Justement, si la religion a encore et toujours sa place dans la sphère publique, ce n’est pas en raison de sa faiblesse, de son impuissance, mais parce qu’elle constitue bel et bien une force pour notre société.

L’écrasante majorité des gens qui ont vécu sur cette Terre furent religieux, y compris les esprits les plus illustres. Aujourd’hui, sur la planète, le phénomène religieux reste extrêmement prégnant. Oh, ce n’est pas là une preuve de la vérité de la religion, évidemment ! La vérité n’est pas fonction du nombre.

Tout de même, le fait que tant de gens ont cherché et cherchent toujours à vivre une vie bonne, qui a du sens, en recourant aux grandes intuitions religieuses, mérite certainement, de la part de n’importe quel penseur voulant éviter les écueils de l’ethnocentrisme et du mépris, une certaine prudence méthodologique.

Et une certaine ouverture d’esprit. J’imagine que vous n’avez pas fréquenté de milieux paroissiaux depuis longtemps. La religion, quand on va y regarder de plus près, c’est surtout des gens qui se rassemblent pour célébrer, réfléchir, s’entraider, accueillir les plus « poqués » de notre communauté humaine. Au nom de leur foi.

D’autres contribuent de manière comparable au bien de notre société, mais pour d’autres raisons. Par devoir citoyen. Par humanisme. Pour honorer la « déesse Raison », dans l’esprit des Lumières dont vous vous réclamez. Très bien ! Il y a une panoplie de raisons valables pour cultiver le bien commun.

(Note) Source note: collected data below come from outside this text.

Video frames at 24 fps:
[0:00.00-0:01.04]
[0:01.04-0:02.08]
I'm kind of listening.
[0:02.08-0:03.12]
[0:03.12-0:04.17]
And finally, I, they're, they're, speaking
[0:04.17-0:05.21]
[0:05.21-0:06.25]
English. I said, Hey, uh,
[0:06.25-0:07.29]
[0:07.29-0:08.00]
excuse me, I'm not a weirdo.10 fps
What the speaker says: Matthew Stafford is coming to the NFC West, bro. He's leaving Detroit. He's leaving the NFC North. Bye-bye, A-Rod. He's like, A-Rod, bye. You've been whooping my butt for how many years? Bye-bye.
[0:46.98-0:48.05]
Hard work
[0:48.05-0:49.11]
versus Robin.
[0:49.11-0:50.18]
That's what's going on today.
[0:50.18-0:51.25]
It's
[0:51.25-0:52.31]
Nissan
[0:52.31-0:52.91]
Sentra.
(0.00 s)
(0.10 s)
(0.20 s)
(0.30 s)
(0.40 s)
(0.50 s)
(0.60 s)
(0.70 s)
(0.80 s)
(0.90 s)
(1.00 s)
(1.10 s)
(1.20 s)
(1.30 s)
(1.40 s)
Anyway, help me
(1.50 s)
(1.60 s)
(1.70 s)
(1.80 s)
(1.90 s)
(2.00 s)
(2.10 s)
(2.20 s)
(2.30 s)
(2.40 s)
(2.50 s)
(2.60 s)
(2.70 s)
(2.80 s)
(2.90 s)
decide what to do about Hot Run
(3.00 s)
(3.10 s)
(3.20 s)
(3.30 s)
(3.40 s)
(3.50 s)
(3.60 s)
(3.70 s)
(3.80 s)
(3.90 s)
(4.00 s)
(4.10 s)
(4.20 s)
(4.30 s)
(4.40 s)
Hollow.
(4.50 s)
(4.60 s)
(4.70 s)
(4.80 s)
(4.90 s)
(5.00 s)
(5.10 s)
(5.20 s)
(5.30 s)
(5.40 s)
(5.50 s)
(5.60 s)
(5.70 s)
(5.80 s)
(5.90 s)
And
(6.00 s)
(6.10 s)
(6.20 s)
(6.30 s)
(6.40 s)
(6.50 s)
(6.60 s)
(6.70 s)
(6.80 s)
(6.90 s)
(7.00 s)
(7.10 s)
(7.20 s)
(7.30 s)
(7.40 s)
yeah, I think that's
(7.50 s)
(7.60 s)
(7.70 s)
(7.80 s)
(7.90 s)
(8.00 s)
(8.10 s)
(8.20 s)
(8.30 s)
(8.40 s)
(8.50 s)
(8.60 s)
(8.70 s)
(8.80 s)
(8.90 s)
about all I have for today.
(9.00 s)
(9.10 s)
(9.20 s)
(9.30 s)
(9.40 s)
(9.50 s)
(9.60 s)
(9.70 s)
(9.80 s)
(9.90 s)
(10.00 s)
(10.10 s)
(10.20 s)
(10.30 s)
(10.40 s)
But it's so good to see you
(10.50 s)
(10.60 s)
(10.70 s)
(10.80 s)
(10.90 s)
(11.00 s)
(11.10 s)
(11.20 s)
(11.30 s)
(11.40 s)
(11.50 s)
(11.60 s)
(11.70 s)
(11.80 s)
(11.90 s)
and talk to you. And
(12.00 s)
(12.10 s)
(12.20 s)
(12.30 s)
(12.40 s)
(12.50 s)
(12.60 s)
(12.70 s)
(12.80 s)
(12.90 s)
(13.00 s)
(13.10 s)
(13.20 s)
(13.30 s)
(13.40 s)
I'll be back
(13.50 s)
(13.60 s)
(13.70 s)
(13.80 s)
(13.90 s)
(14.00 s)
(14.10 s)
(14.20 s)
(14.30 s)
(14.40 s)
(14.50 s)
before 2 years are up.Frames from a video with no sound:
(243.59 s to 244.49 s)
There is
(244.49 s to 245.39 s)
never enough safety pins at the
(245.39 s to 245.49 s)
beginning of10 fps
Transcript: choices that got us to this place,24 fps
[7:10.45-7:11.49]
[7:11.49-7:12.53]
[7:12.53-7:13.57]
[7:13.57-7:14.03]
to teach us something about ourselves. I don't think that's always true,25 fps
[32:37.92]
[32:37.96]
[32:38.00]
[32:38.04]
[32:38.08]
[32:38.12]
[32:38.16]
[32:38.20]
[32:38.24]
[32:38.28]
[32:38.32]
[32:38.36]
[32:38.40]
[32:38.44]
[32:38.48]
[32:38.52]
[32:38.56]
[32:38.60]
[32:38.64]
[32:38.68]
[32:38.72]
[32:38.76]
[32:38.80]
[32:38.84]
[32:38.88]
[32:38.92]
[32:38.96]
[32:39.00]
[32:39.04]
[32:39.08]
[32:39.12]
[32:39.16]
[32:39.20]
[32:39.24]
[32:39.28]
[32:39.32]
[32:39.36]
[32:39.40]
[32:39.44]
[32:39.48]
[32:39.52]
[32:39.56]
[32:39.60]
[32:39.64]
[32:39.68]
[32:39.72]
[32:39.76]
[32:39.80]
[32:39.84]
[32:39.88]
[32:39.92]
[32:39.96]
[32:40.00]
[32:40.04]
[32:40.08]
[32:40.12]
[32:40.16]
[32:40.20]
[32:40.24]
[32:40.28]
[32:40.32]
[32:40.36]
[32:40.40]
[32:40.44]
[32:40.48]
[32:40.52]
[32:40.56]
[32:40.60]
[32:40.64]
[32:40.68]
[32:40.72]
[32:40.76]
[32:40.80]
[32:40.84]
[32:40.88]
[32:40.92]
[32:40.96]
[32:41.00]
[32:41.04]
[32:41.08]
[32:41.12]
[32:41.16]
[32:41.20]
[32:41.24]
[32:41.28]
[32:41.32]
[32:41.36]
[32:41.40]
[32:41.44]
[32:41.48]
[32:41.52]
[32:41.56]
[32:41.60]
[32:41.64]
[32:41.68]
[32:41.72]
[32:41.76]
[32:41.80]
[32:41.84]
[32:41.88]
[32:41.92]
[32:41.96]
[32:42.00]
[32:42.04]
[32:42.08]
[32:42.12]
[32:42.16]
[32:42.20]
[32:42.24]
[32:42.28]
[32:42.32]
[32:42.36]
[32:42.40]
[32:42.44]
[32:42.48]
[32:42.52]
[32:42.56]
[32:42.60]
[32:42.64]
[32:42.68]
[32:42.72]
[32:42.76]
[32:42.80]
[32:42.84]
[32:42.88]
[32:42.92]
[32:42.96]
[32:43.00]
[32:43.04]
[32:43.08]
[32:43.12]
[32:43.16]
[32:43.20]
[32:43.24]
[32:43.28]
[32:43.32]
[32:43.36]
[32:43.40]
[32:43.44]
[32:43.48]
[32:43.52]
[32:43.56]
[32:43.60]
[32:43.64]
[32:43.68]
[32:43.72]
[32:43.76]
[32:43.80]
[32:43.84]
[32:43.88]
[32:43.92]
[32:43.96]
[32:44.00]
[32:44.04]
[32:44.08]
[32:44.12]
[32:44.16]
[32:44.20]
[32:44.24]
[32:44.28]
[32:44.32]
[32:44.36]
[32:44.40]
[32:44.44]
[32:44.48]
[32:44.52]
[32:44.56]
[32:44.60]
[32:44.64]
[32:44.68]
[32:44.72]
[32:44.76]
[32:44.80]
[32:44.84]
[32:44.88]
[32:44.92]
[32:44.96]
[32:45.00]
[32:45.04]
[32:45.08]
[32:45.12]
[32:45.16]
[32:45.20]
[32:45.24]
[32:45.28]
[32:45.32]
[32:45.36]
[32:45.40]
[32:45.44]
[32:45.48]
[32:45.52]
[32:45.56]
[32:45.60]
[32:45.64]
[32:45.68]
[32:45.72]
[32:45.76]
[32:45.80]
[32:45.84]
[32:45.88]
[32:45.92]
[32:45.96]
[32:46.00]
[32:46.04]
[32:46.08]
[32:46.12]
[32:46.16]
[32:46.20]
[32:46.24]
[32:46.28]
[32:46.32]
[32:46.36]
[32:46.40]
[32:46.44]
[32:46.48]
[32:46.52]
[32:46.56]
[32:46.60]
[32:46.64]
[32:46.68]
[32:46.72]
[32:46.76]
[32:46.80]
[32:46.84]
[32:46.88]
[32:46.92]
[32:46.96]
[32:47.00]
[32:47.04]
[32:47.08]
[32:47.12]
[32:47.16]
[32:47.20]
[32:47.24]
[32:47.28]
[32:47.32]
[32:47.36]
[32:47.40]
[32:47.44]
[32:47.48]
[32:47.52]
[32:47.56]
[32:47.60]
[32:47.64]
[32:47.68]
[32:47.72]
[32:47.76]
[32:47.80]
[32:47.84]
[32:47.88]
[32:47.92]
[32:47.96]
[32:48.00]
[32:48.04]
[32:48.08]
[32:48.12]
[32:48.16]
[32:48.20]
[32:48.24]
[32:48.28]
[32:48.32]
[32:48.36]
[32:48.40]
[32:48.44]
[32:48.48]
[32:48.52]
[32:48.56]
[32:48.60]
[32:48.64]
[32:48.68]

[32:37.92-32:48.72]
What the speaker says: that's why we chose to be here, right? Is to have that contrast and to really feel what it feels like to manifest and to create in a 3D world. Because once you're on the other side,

Plusieurs avenues possibles

Et c’est justement là l’origine du large consensus autour de la nécessité de préserver la laïcité de l’État. Comme vous le savez, cette laïcité, gardienne de l’égalité sociale et de la liberté de conscience, est le fruit du processus de sécularisation ayant travaillé nos sociétés depuis quelques siècles.

Cette sécularisation ne signifie pas, comme vous semblez le croire au vu de votre rhétorique belliqueuse, le triomphe progressif des gentilles lumières de la Raison sur les méchantes ténèbres de la Superstition religieuse. Voilà un récit vraiment trop simpliste, candide.

La sécularisation, comme l’a bien démontré Charles Taylor dans L’âge séculier, désigne plutôt le processus suivant lequel l’avenue religieuse a cessé d’être la seule possible. De sorte qu’aujourd’hui, contrairement à il y a 500 ans, une personne ordinaire a le choix de penser et de vivre en accord avec la sagesse de telle ou telle religion. Ou de ne pas le faire.

Et c’est bien ainsi. À moins que vous proposiez de renoncer à la laïcité pour ériger le rationalisme athée en religion d’État ? Ce même athéisme ayant mené, au XXe siècle, aux plus grands charniers de l’histoire de l’humanité ?

Bien sûr, au temps de vos chères Lumières comme il y a quelques décennies au Québec, une certaine forme de réaction militante était justifiée pour faire contrepoids à des abus et à des conditionnements séculaires.

Cependant, nous n’en sommes plus là. Fulminer les mêmes appels aux armes qu’il y a 60 ans, s’accroupir dans les mêmes tranchées relève de l’échauffourée d’arrière-garde.

La plupart des Québécois sont arrivés à un degré de maturité les rendant capables de faire la part des choses et de reconnaître la foi religieuse pour ce qu’elle est : un puissant moteur de sens parmi d’autres. Et qui peut donc, comme tout ce qui fait frémir le cœur humain, propulser vers le ciel comme vers l’abîme.